I also wonder if I shouldn’t retire soon so I can enjoy my remaining years. (I have about the same amount of time left as I’ve been doing TWiT. That seems like a very short time.) I want to travel and my work schedule makes it hard to go on the longer trips I dream about, especially an around the world cruise. I have enough money saved to retire fairly comfortably, even go on that cruise, but I still am the primary support for several family members and I am afraid of leaving them in the lurch. And then I wonder if not working will drive me nuts. I think it’s likely I’ll begin to work less and less over the next few years and by the time I’m 70 just do one, audio-only, podcast a week until my voice or my brains give out.
Reading
Just finished: The Hyperion Cantos by Dan Simmons. I really enjoyed these three volumes.

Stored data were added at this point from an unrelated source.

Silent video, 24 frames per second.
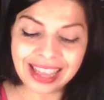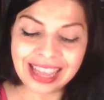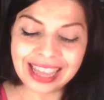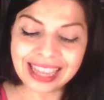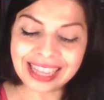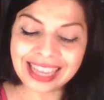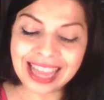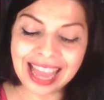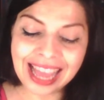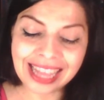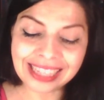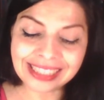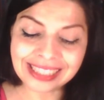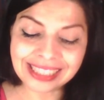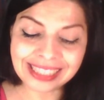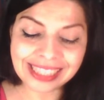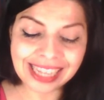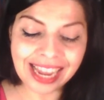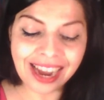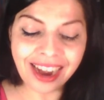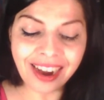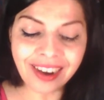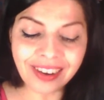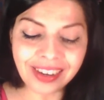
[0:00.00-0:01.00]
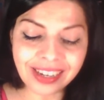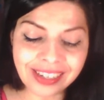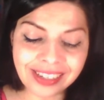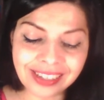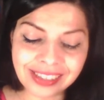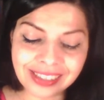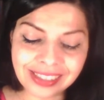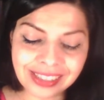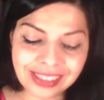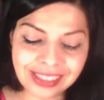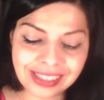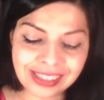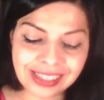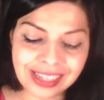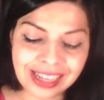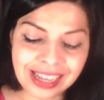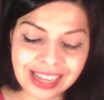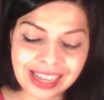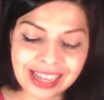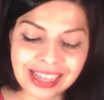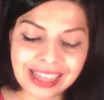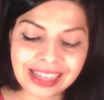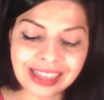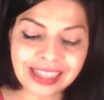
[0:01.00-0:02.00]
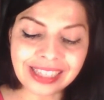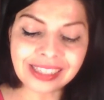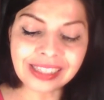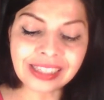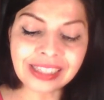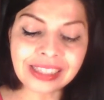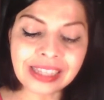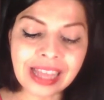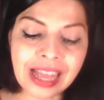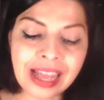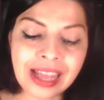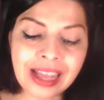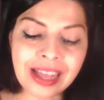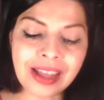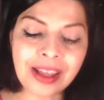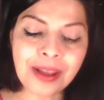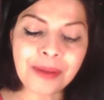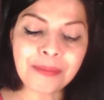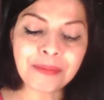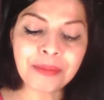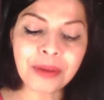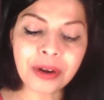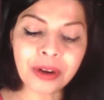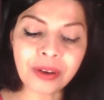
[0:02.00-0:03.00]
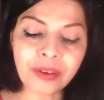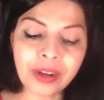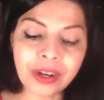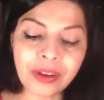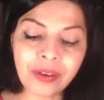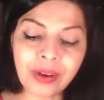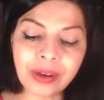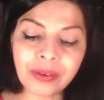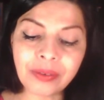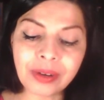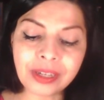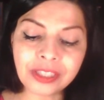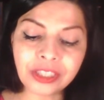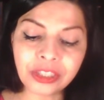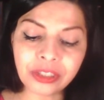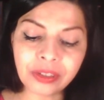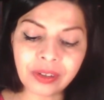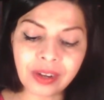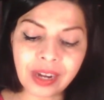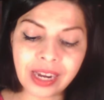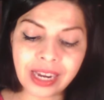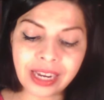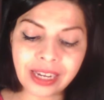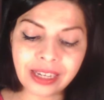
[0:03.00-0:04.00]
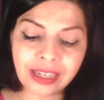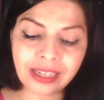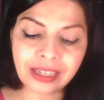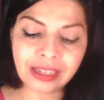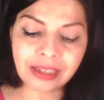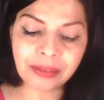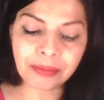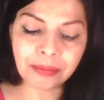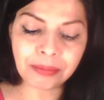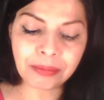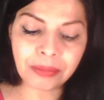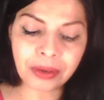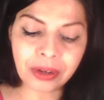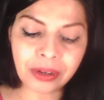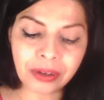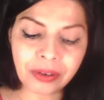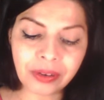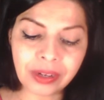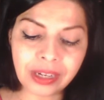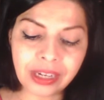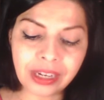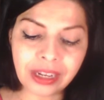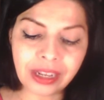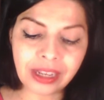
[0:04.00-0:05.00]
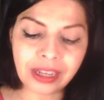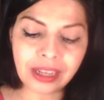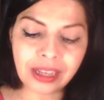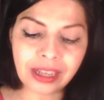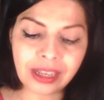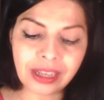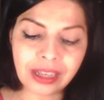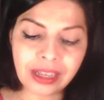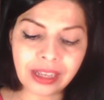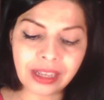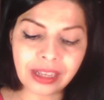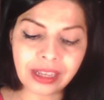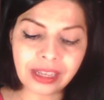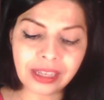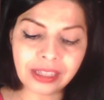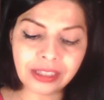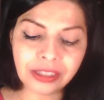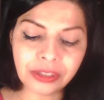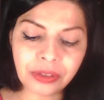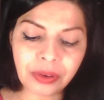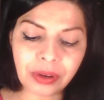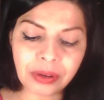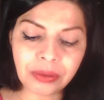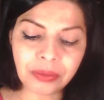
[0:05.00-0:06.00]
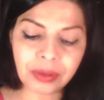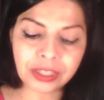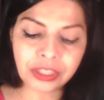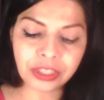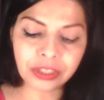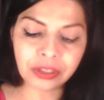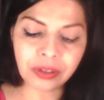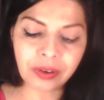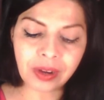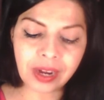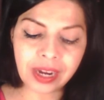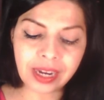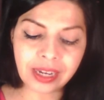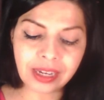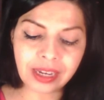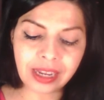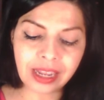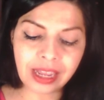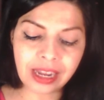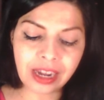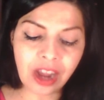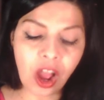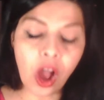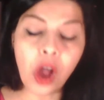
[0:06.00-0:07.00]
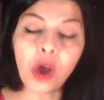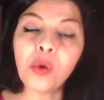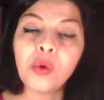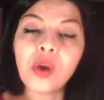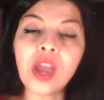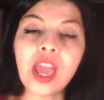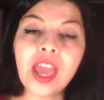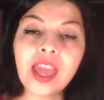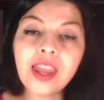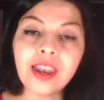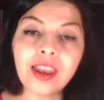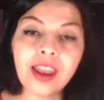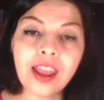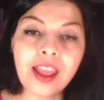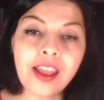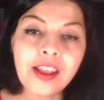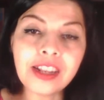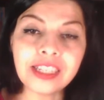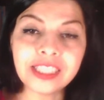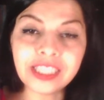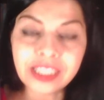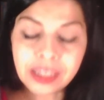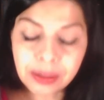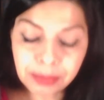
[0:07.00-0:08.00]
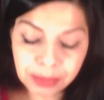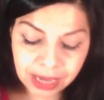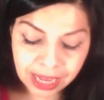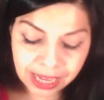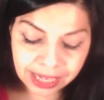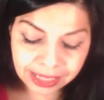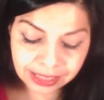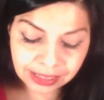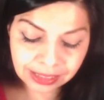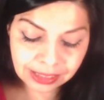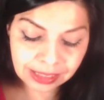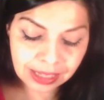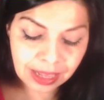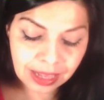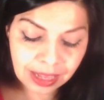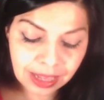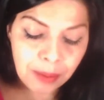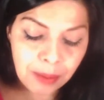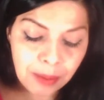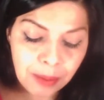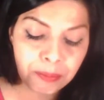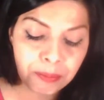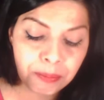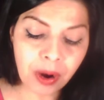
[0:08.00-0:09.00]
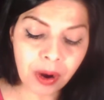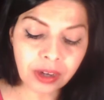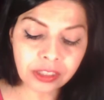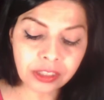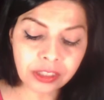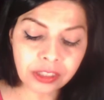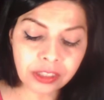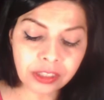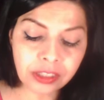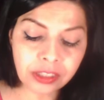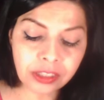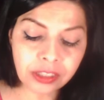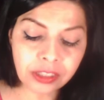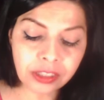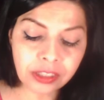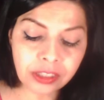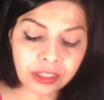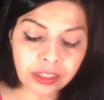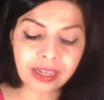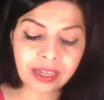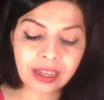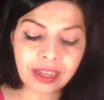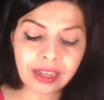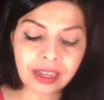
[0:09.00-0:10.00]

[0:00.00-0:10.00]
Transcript: Cancerians, this is Mercury going retrograde. Mercury is going retrograde, and Geminis, Mars is going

Now playing: Micaiah Johnson’s Those Beyond the Wall for Stacey’s book club (2.27.25)
On Deck: Neal Stephenson’s Polostan
Gaming
Try as I might I can’t stop playing Valheim, and now that it’s on the Mac I play even more! Every time Iron Gate adds a new biome I start over. I’m currently in the Silver Age on the Ashlands release. I’m also paused for the moment because 1. Mistlands is murder and 2. I want to spend that time learning piano instead.
TV
I watch way too much TV, usually a couple of shows each night with Lisa. Our secret shame is Peacock/Bravo’s Below Deck reality series. We started watching it during Covid because we missed traveling so much. But now we’re just hooked on the “drama.” We loved loved loved Succession on HBO and Slow Horses on AppleTV+.
Turned out we loved Industry on HBO - it’s very Succession like. The Agency on Netflix was great, too.
And, of course, there’s the NFL - Sunday, Monday, and Thursday - although if it’s not the 49ers I usually don’t make it through the entire game. Starting in March I’ll be rooting for Team Ferarri in Formula 1.